EXERCISE GOAL:
Your task is to output the listing word for word, with pictures excluded.

LISTED RECORDS:
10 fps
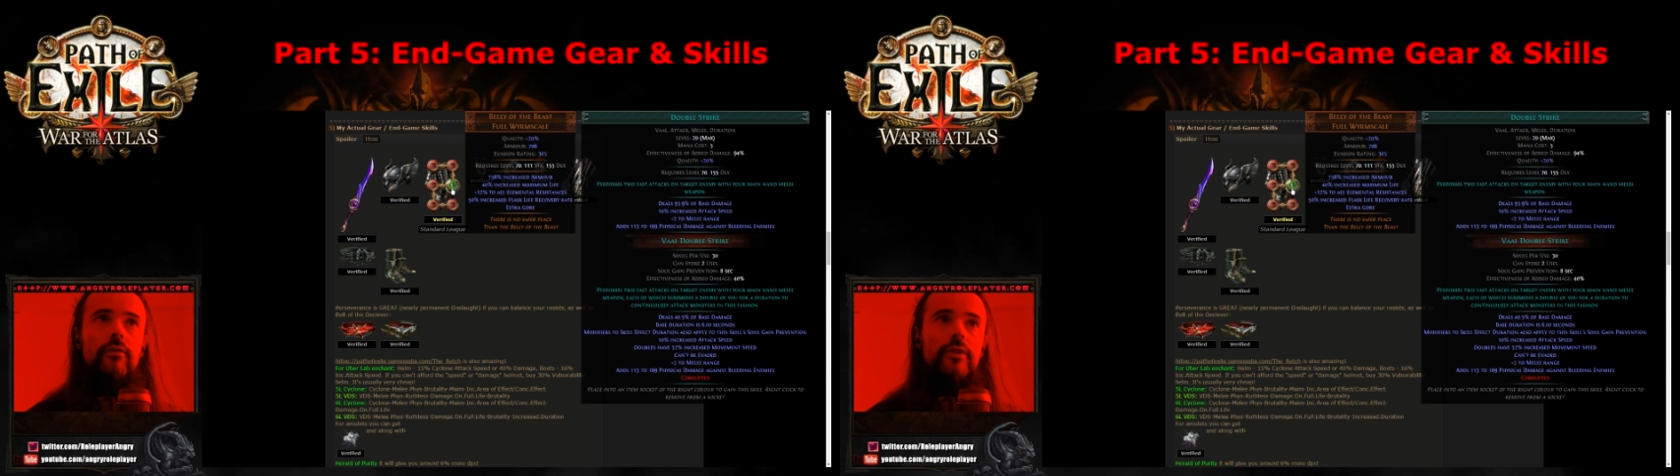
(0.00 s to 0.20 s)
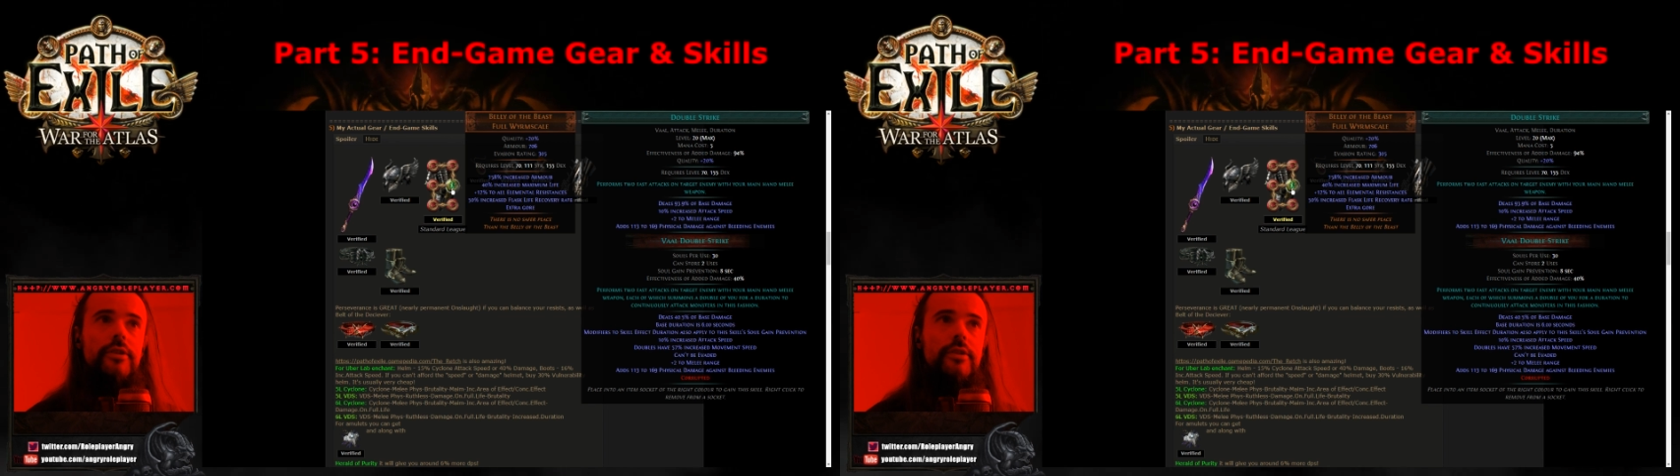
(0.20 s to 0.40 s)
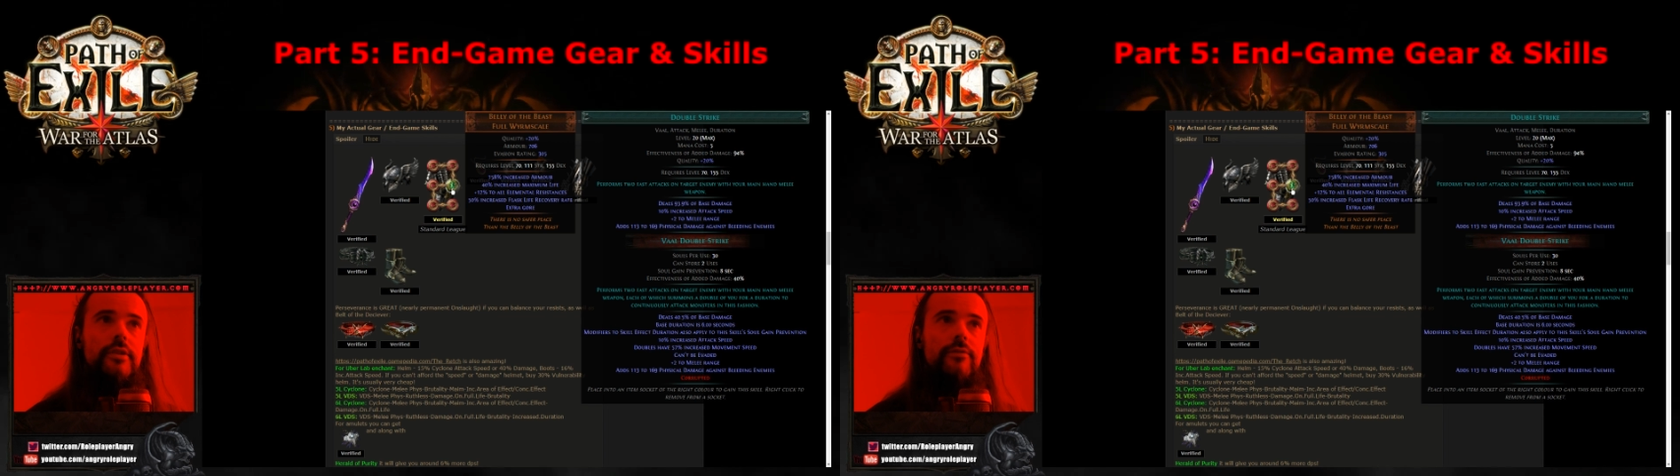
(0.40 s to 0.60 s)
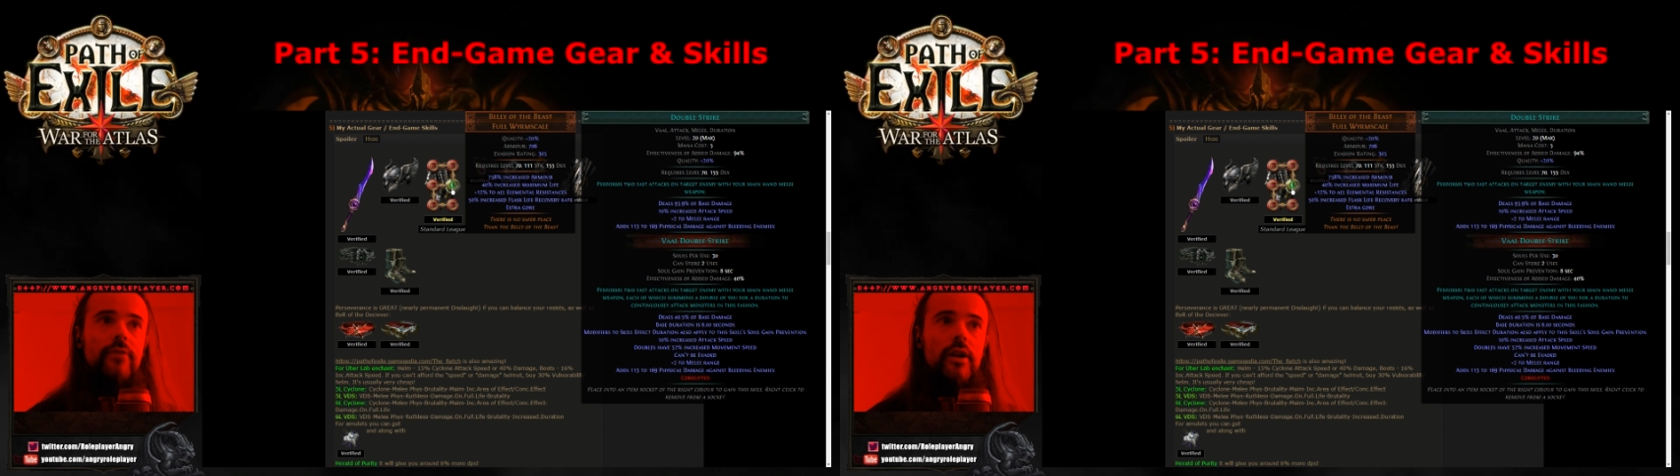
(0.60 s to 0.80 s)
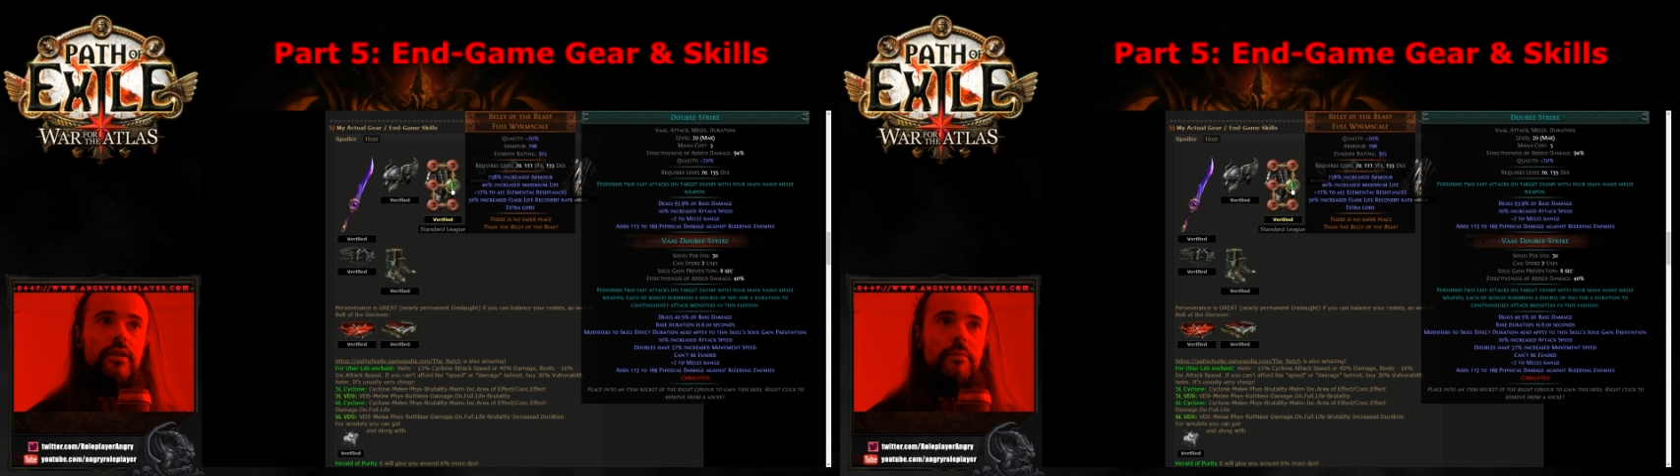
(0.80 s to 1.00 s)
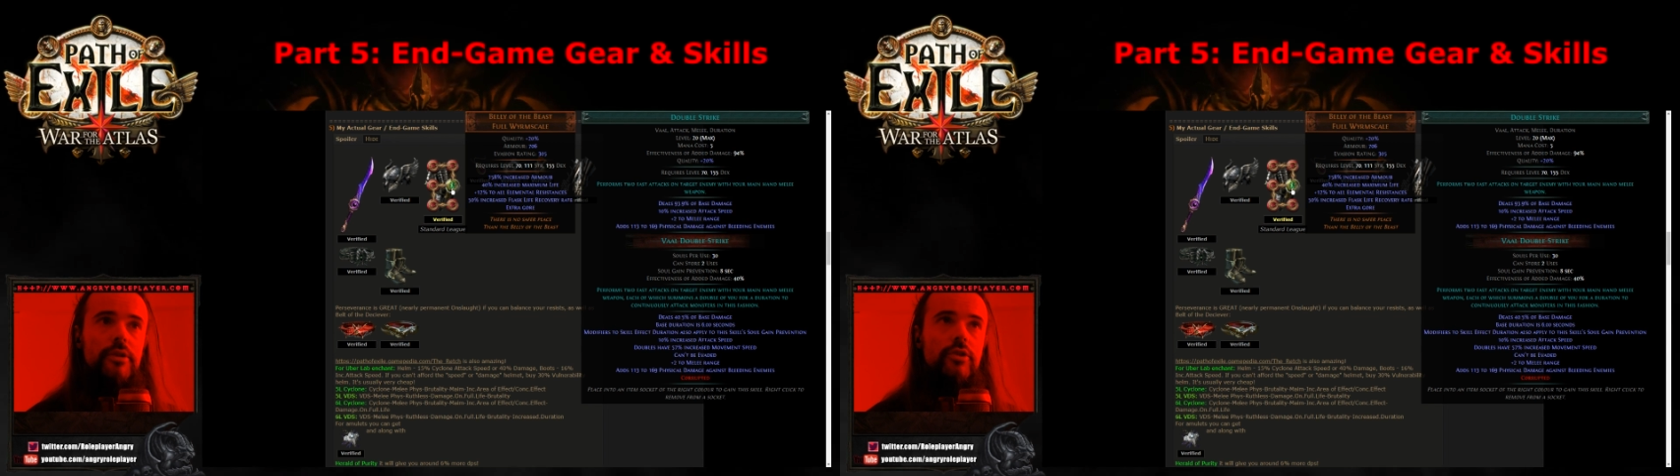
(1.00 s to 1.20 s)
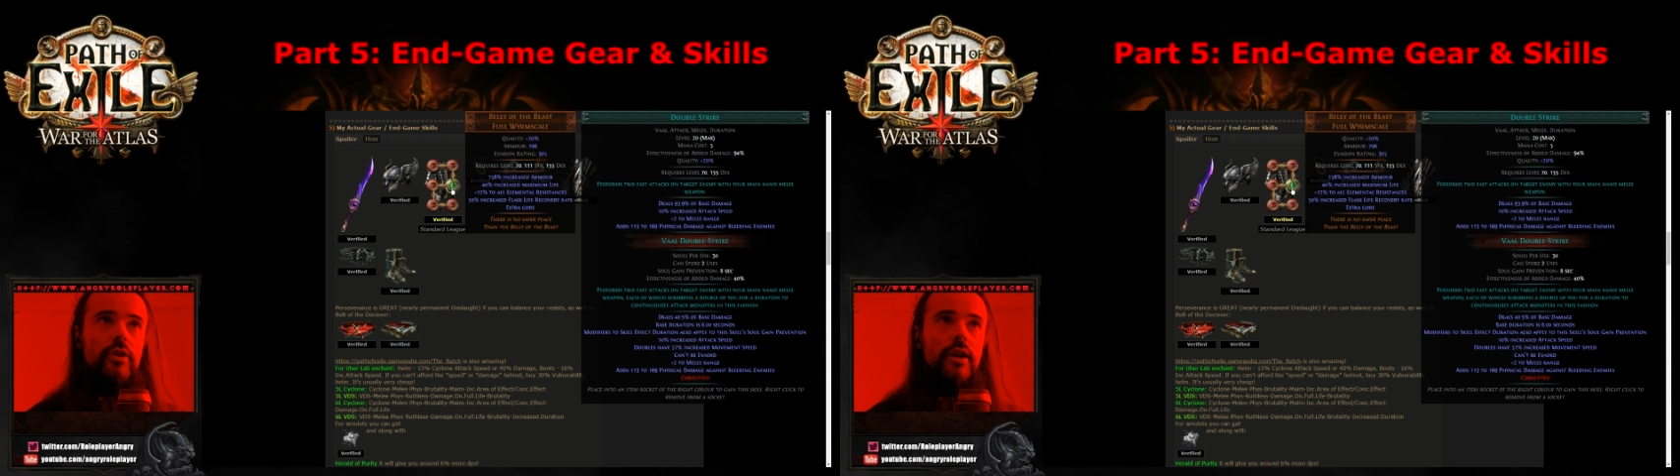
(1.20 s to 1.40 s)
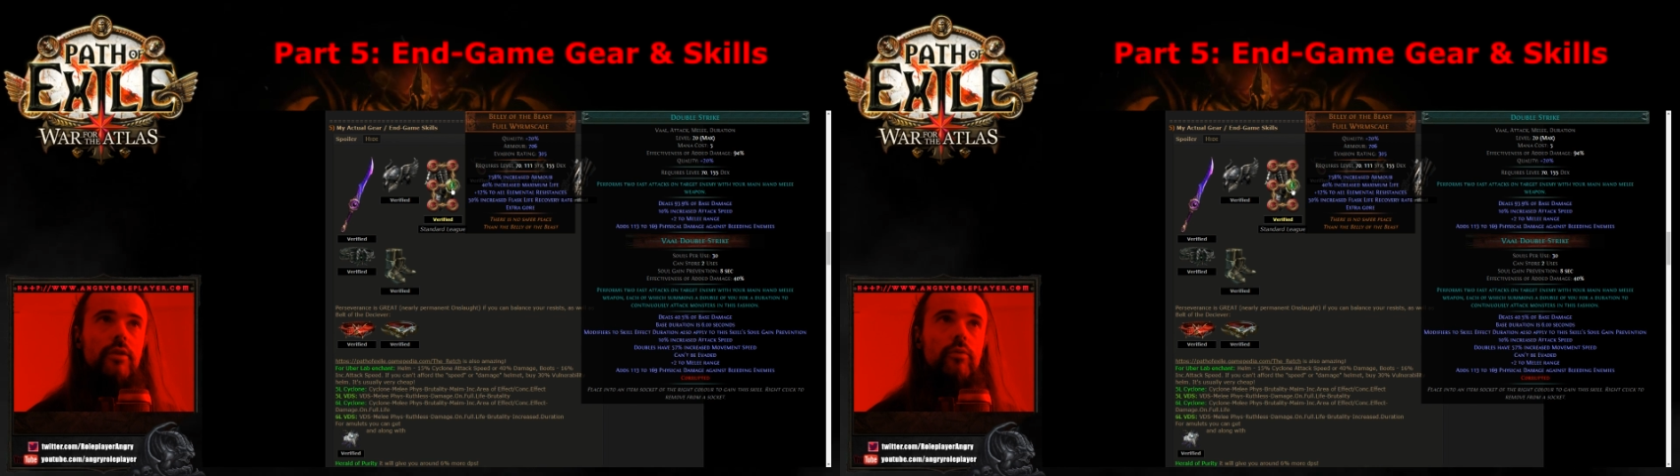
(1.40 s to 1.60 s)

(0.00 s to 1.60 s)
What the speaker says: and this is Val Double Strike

ANSWER SPACE:
10 fps
(0.00 s to 0.20 s)
(0.20 s to 0.40 s)
(0.40 s to 0.60 s)
(0.60 s to 0.80 s)
(0.80 s to 1.00 s)
(1.00 s to 1.20 s)
(1.20 s to 1.40 s)
(1.40 s to 1.60 s)

(0.00 s to 1.60 s)
What the speaker says: and this is Val Double Strike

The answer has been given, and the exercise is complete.